While previous studies have detected changes in the volume of grey matter structures in patients with mild cognitive impairment and Alzheimer’s, the voxel-based method was able to detect changes in grey matter density–a more subtle sign of the degeneration of brain tissue. Volunteers who complained of memory problems showed a three-percent loss in grey matter density, compared with healthy volunteers, while those with mild cognitive impairment showed a four-percent loss.

“We think that patients with Alzheimer’s disease and mild cognitive impairment, who show a loss in brain volume, have already lost neurons and probably other components of brain tissue,” says Saykin. “But in people with memory complaints, the decrease in density suggests an abnormality that may precede tissue loss…and suggests a promising way of using MRI in early diagnosis.”

Saykin cautions that the findings will need to be confirmed in other studies and that it’s not yet clear if those in the study with cognitive complaints will go on to develop Alzheimer’s disease. To answer this question, the researchers plan to follow the people in the study for the next five years.
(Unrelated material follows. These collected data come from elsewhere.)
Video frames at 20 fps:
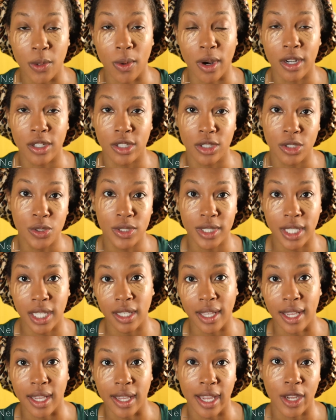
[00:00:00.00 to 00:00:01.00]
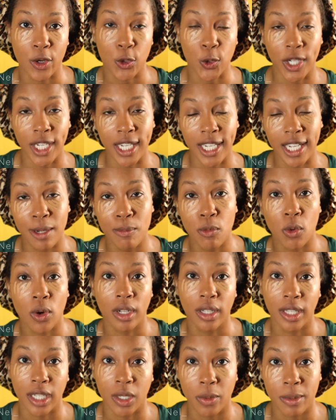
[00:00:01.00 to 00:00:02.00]
you are using like a cream
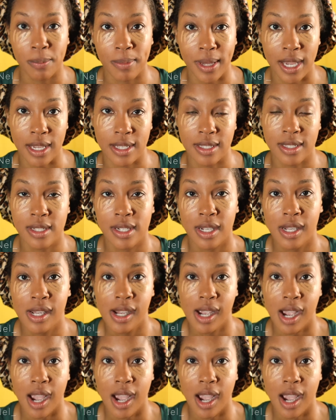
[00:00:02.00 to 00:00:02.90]
or liquid basedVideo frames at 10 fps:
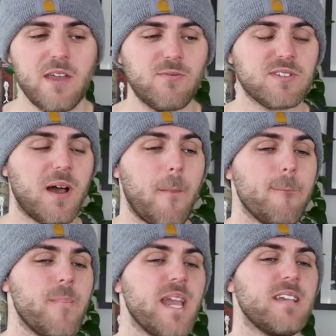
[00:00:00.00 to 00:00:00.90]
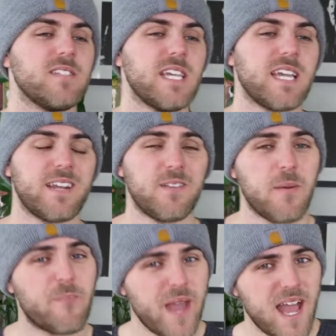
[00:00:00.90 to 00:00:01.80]
It was amazing. And on
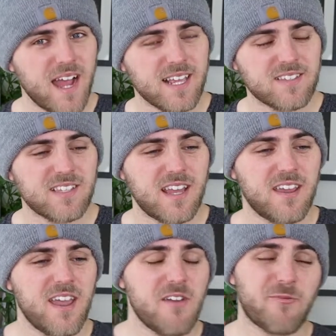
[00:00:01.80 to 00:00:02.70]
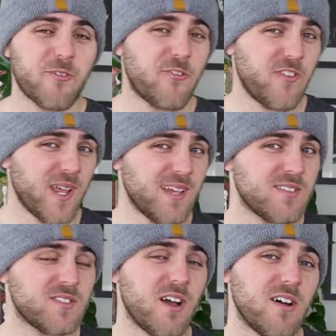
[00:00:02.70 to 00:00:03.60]
the back it said, for
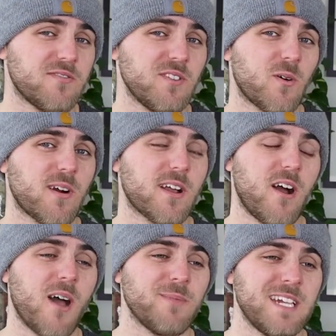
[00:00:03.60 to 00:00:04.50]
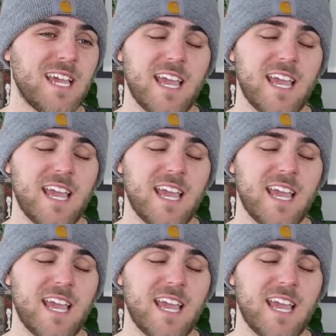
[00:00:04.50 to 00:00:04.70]
fans of Origami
Finding a way to diagnose Alzheimer’s or to assess a person’s risk of developing the disease is crucial. Several novel types of neuroprotective medicines are currently in clinical trials for the disease, and experts believe these remedies will probably be most effective as a protective measure, rather than as a treatment after significant brain damage has occurred.

The ultimate goal is for doctors to use brain imaging to monitor patients’ risk for Alzheimer’s disease (AD)–as they monitor blood pressure and cholesterol levels to prevent heart attacks. But before that’s possible, studies such as Saykin’s are needed to characterize the normal pattern of aging in the brain and the features that distinguish those who will likely develop dementia.

In the mean time, though, people shouldn’t worry if they have the occasional “senior moment.”

“Memory problems are very common as you age, so elderly people who have some memory complaints should not take this to mean that they have early AD,” says Michael Weiner, professor of radiology and medicine and an imaging expert at the University of California, San Francisco. “I don’t remember as well as I used to, and I don’t have early AD.”